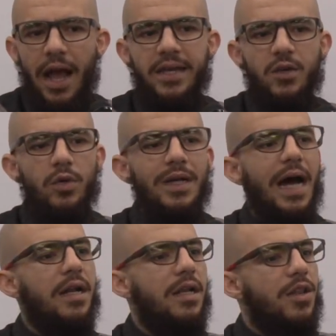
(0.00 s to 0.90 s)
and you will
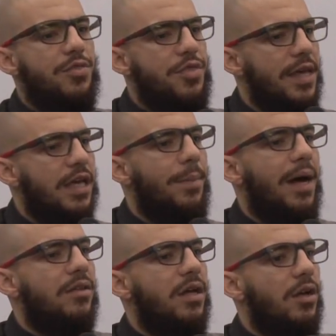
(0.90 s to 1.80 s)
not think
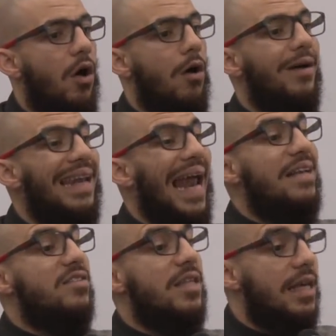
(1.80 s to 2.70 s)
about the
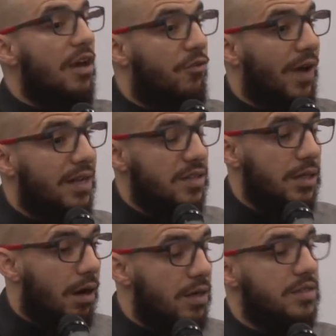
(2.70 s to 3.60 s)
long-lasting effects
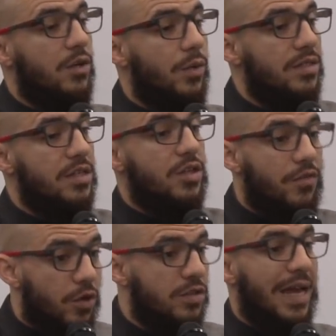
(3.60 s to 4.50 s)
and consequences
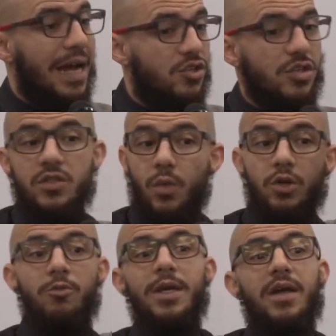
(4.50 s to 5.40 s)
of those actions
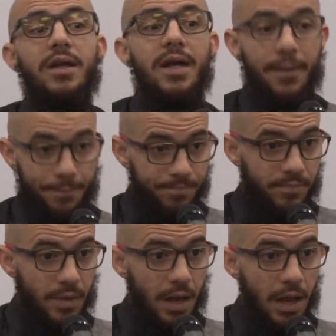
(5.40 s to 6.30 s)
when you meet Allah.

* _Work request_:
Print every line of the listing exactly, please, and leave the images out.

* _Answer for this exercise_:
(0.00 s to 0.90 s)
and you will
(0.90 s to 1.80 s)
not think
(1.80 s to 2.70 s)
about the
(2.70 s to 3.60 s)
long-lasting effects
(3.60 s to 4.50 s)
and consequences
(4.50 s to 5.40 s)
of those actions
(5.40 s to 6.30 s)
when you meet Allah.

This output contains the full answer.